The “Support Stafford Hospital” campaign is another inspiring example. They had mobilised 20,000 people the very day before the Manchester demo. This was on top of a huge march of 50,000 in April. Local campaign groups against the bedroom tax were also in evidence as were youth and students groups likely the recently formed Revolutionary Socialists from Leeds, Sheffield, Manchester and elsewhere.
In Whitworth Park – in a continuation of Labour’s modest but noticeable post-conference left turn – Andy Burnham raised loud applause when he said that a Labour government would repeal Andrew Lansley’s Health and Social Care Act in its first year of government.
“If we carry on down this path, market forces will eventually devour everything precious about the NHS,” he said referring to figures just released by Labour showing that NHS England has seen £4.5 billion of outsourcing in the last year alone and that George Eliot Hospital in Nuneaton could soon join Cambridgeshire’s Hinchingbrooke in passing into private hands.
What a shame that he did not go on to say what he has recently admitted to the Guardian: that the last Labour government had been wrong to promote the market in the NHS, and that social care – a huge and growing, though largely private sector of healthcare – should be brought into the NHS (let alone added, as he should have, the need to cancel the PFI schemes with no compensation, and to reverse all the cuts). If this is why his position is threatened by a reshuffle, then it is a good indication of how limited Ed Miliband’s attempt to turn the party to the left is.
Frances O’Grady said, “Our NHS is not for sale, not today, not tomorrow, not ever.” Fine words but she did not say a word about the resolutions at the TUC congress, which promised a midweek day of action and co-ordinated strikes.
The most powerful point in her speech was when she referred to the fact that her mother – an immigrant from Ireland – came to perform a lifetime’s service in the NHS and how much such immigrants contribute to maintaining its high standards, immigrants the Tories stigmatise.
Unison general secretary Dave Prentis said:
“Make no mistake, privatisation will suck money out of the NHS. It will suck money out of patient care. It will cut wages. It will cut corners. Patients will suffer.” When the profits weren’t enough, he warned, the spectre of charges would appear.
Unite union leader Len McCluskey warned, “I say to private healthcare, you had better not get too comfortable – for this is our NHS and we will take it back.”
There were no calls to action on a national scale from the general secretaries – just praise for those at local level for their inspiring struggles. Clearly they are now steering the unions towards Labour in preparation for a general election (a full 20 months away!), with propaganda and protest for sure, but no definitive turn to action beyond the sectional struggles.
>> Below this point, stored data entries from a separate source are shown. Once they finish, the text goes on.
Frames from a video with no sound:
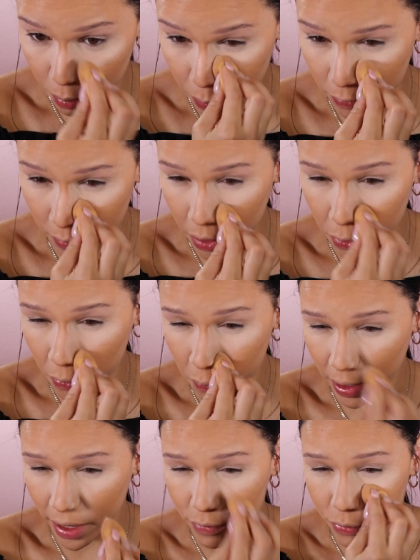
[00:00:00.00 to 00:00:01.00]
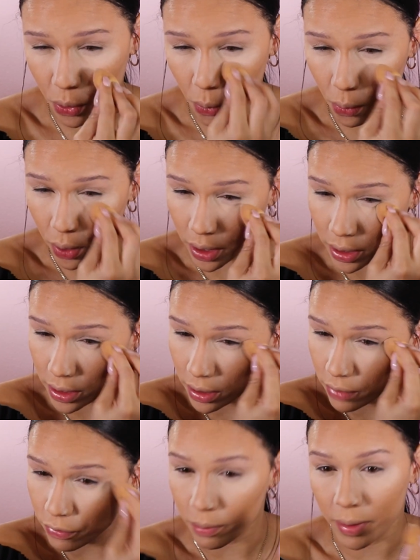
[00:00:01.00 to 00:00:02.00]
prevent you, like if you're
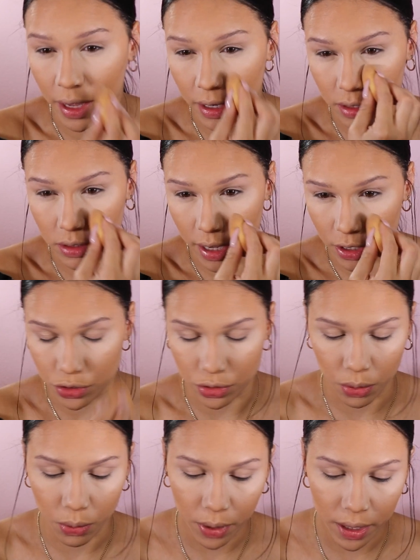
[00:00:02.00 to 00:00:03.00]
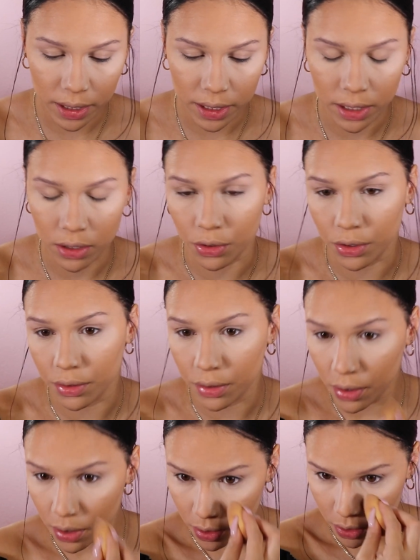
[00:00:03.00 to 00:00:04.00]
oily, from getting extra oily
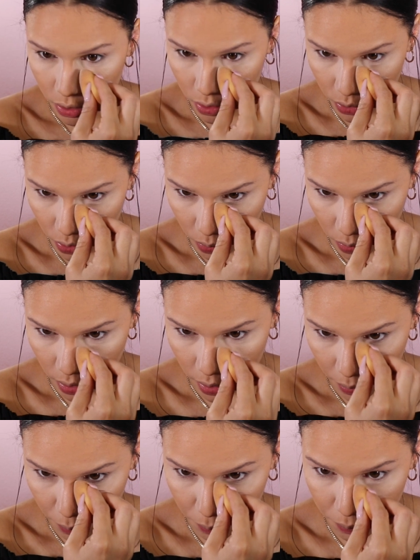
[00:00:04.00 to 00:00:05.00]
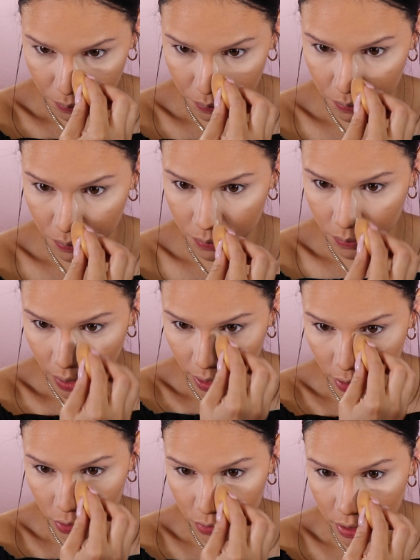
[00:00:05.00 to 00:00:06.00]
or, you know,
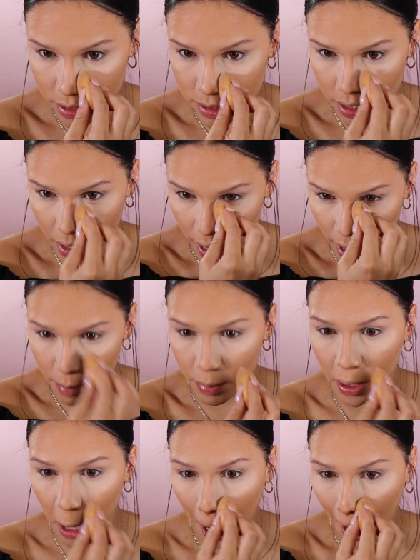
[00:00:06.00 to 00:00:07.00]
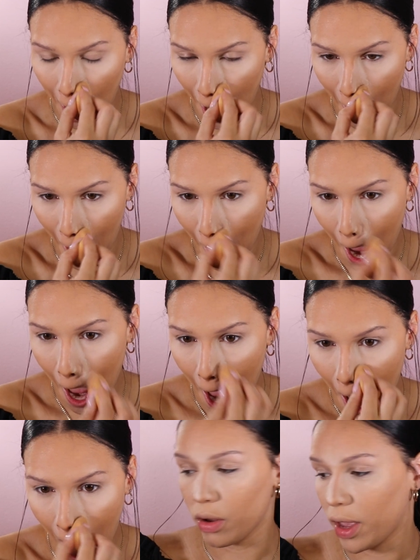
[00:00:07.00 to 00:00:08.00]
any creasing happening.
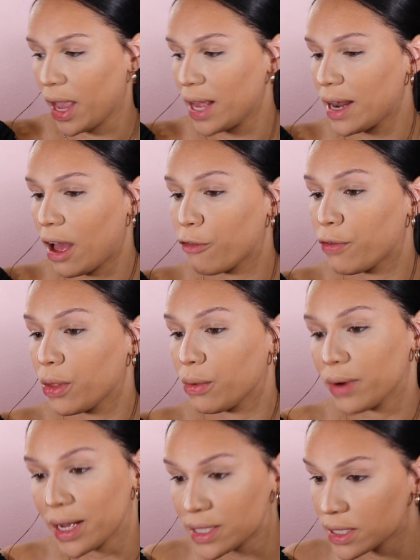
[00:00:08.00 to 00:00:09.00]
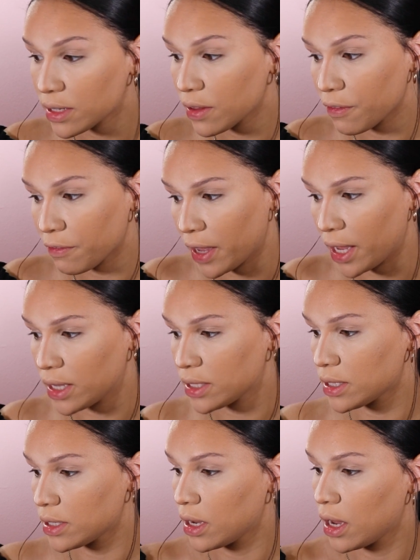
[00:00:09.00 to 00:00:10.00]
Okay, and now for the rest of the
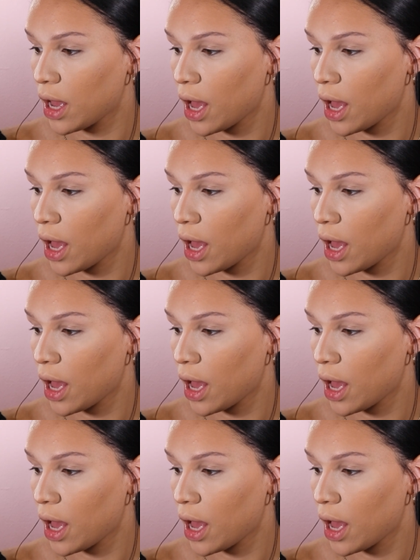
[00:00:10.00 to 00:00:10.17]
face,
Nevertheless these struggles and the trend to greater political polarisation between Labour and the Tories do create conditions where greater pressure from below, greater coordination from below can produce results. With strikes looming – indeed taking place in Post Offices today, Monday and at schools tomorrow in the North East, Eastern region and elsewhere, co-ordinated by the NUT and Nasuwt – there is every opportunity to turn this into a “hot Autumn”. Though that will be the task of the rank and file, who were in full voice in Manchester on Sunday.